The sharp boundaries of gap and pair-rule domains, together with evidence for auto-regulation and mutual repression has led to proposals that
these genes operate as bistable switches [56, 57 and 58]. In the simplest model [57], the posterior hb boundary forms owing to bistability arising from hb auto-activation. As Bcd concentration decreases from anterior to posterior, a bifurcation creates a ‘Hb off’ state, repressing hb in the posterior of the embryo. However, a boundary formed by this mechanism is extremely sensitive selleck chemicals to fluctuations in Bcd concentration. More generally, creating a series of boundaries along the A–P axis in this manner will not be structurally stable since it would require bifurcations to occur every few nuclei. While the models described above remain largely conceptual, the non-linear dynamics of morphogen target interactions can also be studied using regulatory networks inferred from quantitative gene expression data [48, 50••, 59 and 60]. The key advantage of such an approach is that it does not prescribe any particular mechanism, such as bistability, but instead
derives systems dynamics directly from data. This has led to important new insights into gap gene regulation: for instance, the establishment of seven gap gene boundaries, involving 24 regulatory interactions, can be understood in terms of just three dynamical mechanisms: (1) movement of attractor position, (2) selection of attractors by initial conditions, and (3) selection of states Tau-protein kinase on a transient attracting trajectory. In contrast to the model described above [57], posterior hb boundary formation does not rely on the creation of a Afatinib cost ‘Hb
off’ state by a bifurcation – such a state coexists with ‘Hb on’ in both anterior and posterior nuclei – but on the selection of one of these two states by maternal Hb concentration (Figure 2d). Since the attractors and their basins of attraction are determined by Bcd and Cad concentrations and their selection is determined by maternal Hb concentration, these dynamics imply that hb integrates both anterior and posterior maternal information to form its border.

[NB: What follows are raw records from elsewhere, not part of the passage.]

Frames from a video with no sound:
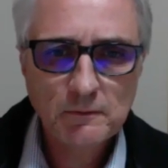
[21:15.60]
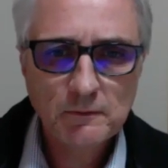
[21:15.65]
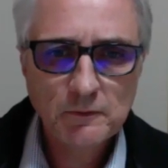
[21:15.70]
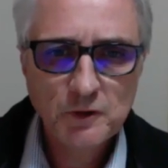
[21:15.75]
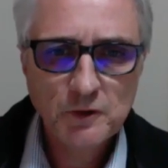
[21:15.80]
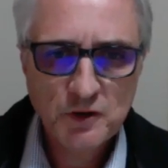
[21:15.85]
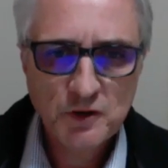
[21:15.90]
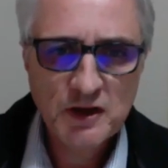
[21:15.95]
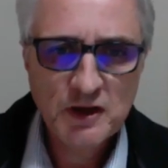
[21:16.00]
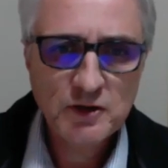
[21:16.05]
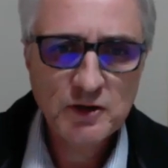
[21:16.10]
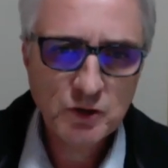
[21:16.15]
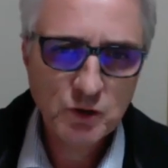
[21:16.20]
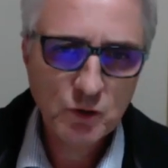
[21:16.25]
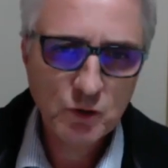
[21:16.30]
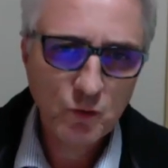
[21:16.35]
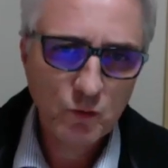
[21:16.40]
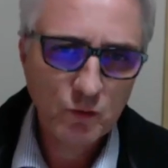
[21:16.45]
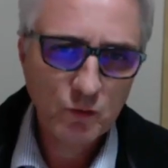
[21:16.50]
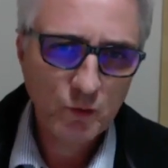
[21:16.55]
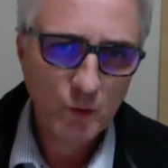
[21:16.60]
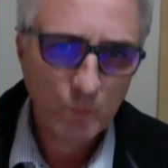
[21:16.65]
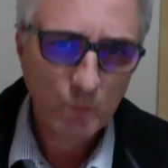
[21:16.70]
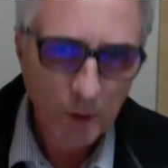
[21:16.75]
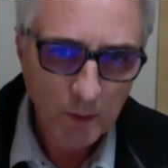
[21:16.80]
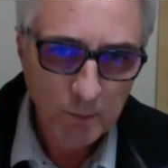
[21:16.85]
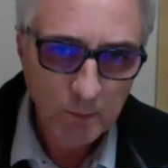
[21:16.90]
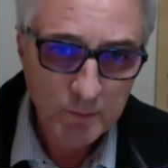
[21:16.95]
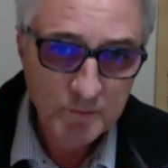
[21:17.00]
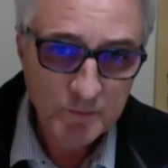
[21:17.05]
to test your
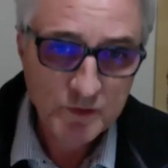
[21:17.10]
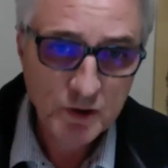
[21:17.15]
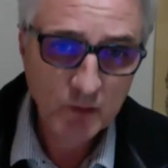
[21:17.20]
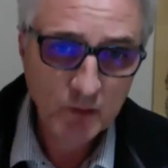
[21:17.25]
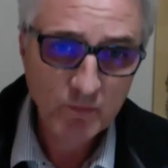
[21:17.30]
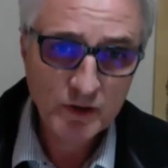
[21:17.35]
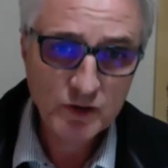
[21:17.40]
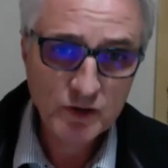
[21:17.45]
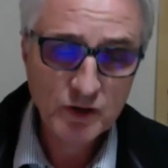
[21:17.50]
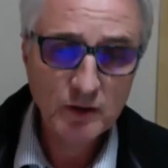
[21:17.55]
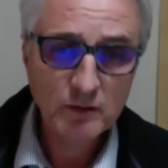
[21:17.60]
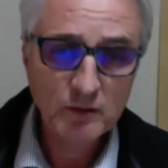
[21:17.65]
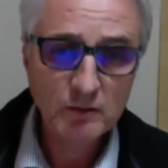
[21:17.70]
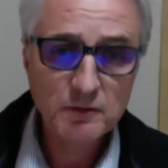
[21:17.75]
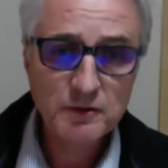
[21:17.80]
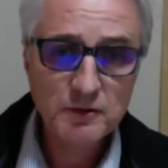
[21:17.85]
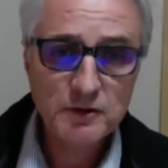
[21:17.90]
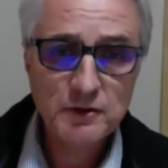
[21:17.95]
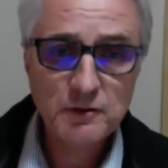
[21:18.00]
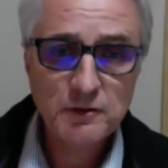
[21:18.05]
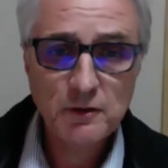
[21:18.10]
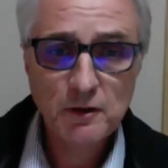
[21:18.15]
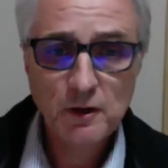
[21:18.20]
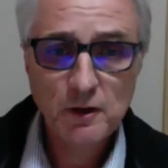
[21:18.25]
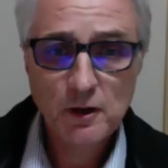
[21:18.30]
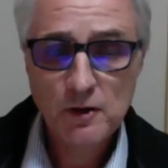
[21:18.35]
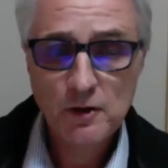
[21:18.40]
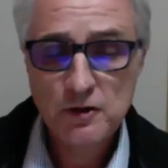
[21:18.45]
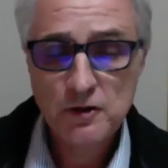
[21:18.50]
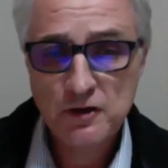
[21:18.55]
problem solving skills,
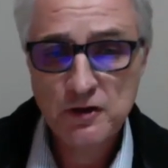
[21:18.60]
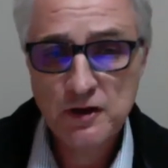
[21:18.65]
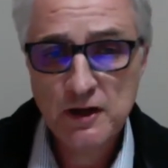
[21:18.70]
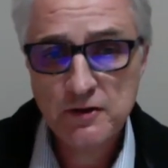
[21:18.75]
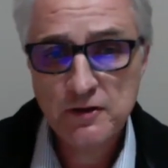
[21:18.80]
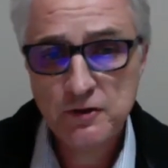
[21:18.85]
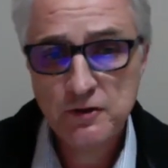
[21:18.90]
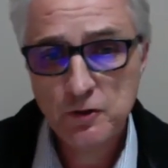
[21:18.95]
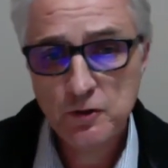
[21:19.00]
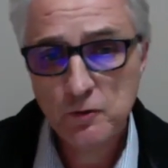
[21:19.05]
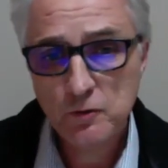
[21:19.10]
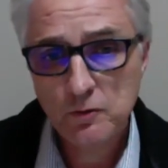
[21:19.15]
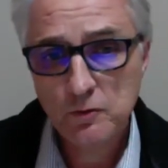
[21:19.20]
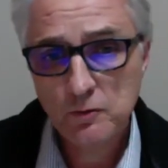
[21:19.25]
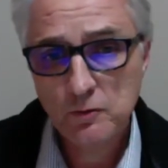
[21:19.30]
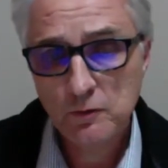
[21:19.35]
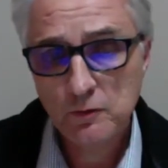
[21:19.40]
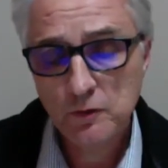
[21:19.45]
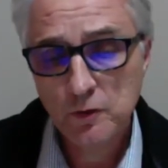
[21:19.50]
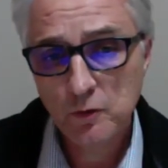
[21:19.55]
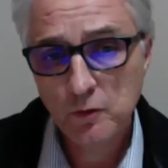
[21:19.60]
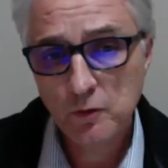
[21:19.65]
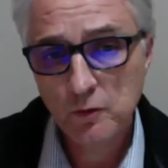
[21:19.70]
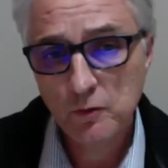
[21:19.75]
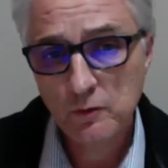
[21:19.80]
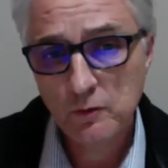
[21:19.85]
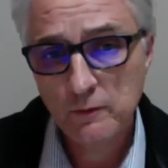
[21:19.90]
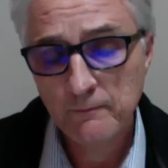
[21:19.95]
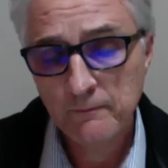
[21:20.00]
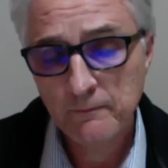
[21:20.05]
to test
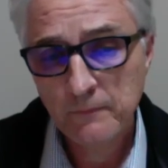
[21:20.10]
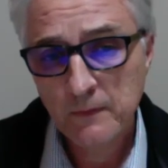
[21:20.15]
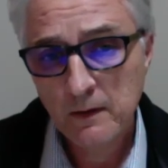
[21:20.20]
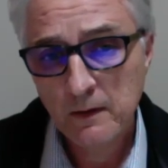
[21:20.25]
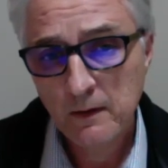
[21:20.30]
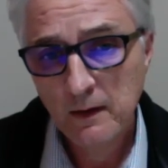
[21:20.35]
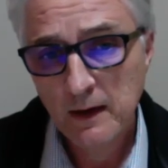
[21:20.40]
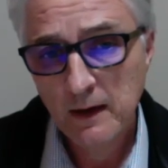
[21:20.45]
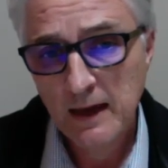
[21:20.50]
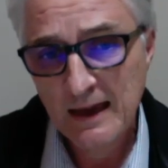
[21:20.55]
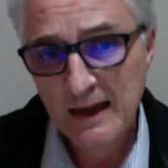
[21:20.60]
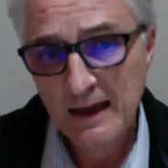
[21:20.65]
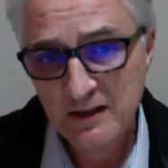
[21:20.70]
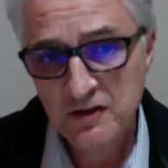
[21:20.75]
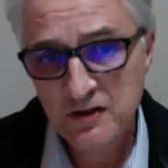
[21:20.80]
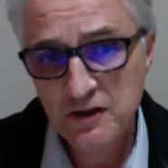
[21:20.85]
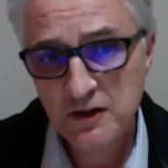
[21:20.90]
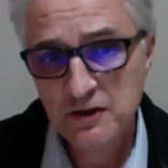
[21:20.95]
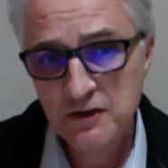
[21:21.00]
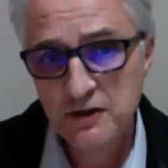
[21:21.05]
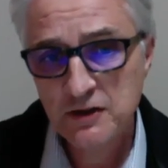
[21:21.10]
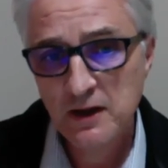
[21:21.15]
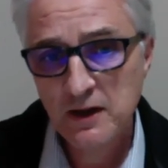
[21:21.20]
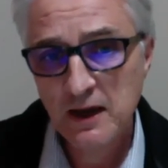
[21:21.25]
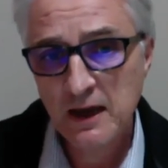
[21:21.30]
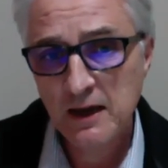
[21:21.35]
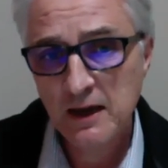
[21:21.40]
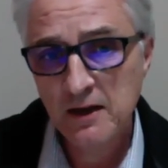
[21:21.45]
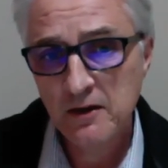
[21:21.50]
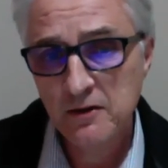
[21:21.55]
your access
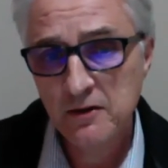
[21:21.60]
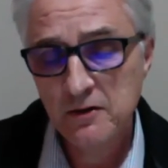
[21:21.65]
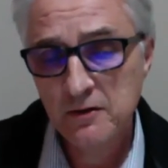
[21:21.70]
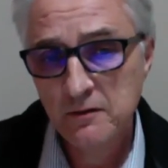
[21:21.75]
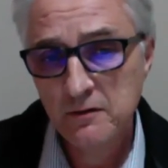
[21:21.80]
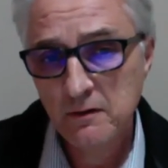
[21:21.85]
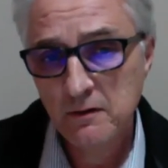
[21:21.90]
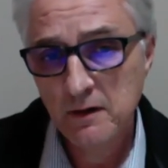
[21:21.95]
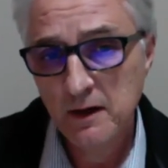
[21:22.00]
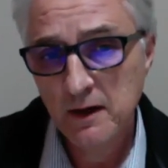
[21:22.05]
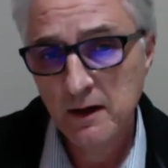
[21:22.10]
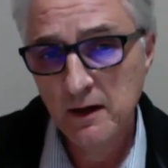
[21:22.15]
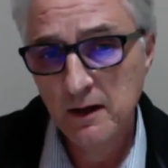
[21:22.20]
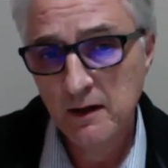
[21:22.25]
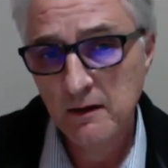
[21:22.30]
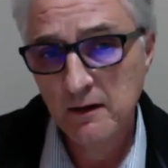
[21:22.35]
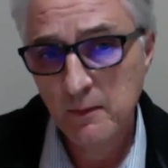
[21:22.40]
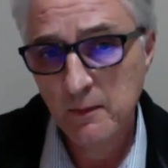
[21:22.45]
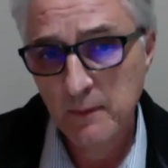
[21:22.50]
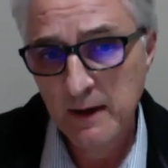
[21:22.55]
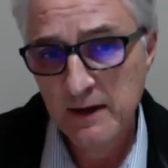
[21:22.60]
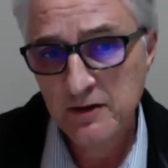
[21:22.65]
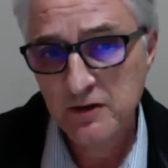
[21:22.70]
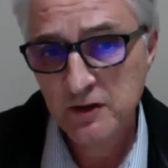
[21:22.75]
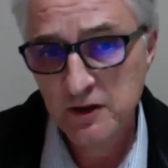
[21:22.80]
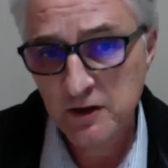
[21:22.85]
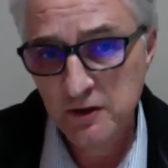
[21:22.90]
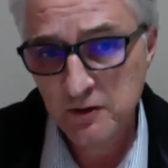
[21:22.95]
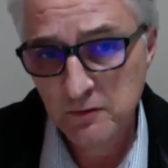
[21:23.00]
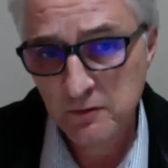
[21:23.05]
and
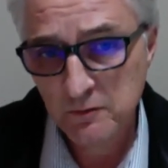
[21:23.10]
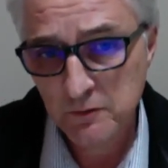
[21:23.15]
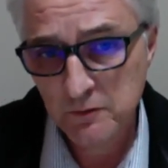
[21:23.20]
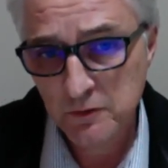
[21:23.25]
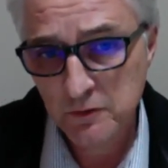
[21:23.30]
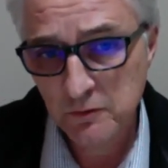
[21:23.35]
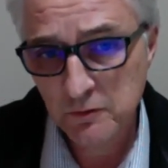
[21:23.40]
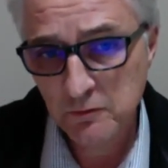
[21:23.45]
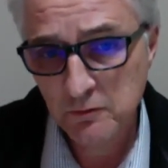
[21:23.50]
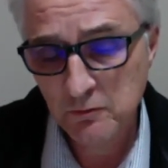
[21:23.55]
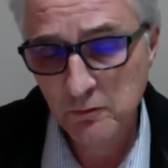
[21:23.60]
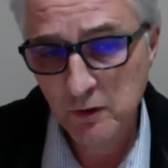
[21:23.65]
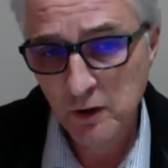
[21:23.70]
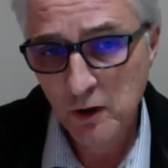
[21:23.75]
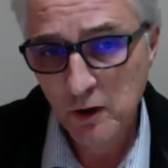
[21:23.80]
capacity to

The integration of regulatory input from both anterior and posterior maternal systems is supported by experimental evidence [ 21• and 61]. It underlies the insensitivity of hb boundary position to Bcd variation [ 49 and 60]. There is only one bifurcation in the middle of the embryo, posterior to the hb boundary, and therefore, the dynamics in the two halves of the embryo are structurally stable. Regulatory networks among morphogen targets are complex, and remain difficult to model. No models exist that accurately and systematically reproduce interactions involving pair-rule genes, or D–V target genes. Furthermore, little progress has been made in the past few years, beyond the models described above and in [15••], with regard to modeling gap or segment-polarity gene expression.